Re: XML_Char


Subject: Re: XML_Char
From: Mike Nordell (tamlin@algonet.se)
Date: Mon Dec 18 2000 - 01:51:34 CST


Vlad Harchev wrote:
> Mike, it seems you are wrong.

Nope. Perhaps I didn't express myself clear enough, but wrong? Nope. :-)

> Whether each "symbol" of UTF-8 string takes one
> or more bytes - it doesn't matter for C compiler.

Oh yea? Ever tried to get the count of chars of an UTF-8 string at compile
time? :-P
The size of char[] and wchar_t[] can be deduced at compile time. UTF-8 is a
more "dynamic" data type and doesn't fit the low level stuff.
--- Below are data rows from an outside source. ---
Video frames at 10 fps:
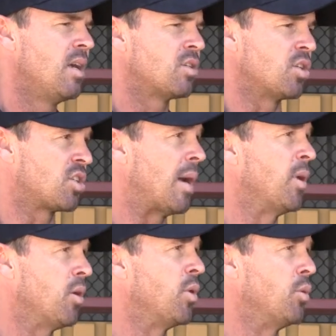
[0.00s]

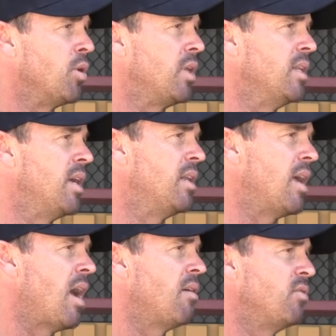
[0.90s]
summer that we really needed to
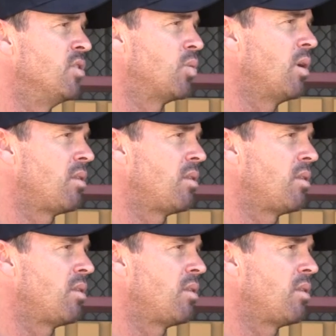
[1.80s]
have as well.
Actually, I
think there should have been developed a reference C library implementation
before even releasing this data type since it's incompatible with just about
everything.

> The type of UTF8 string is char[] for C compiler

Speaking of compilers, now you're wrong. You can *never* express an UTF-8
string in a char[], you need an unsigned char[], that is inherently
incompatible with a C/C++ string literal.

> since it doesn't care about what's stored in that array.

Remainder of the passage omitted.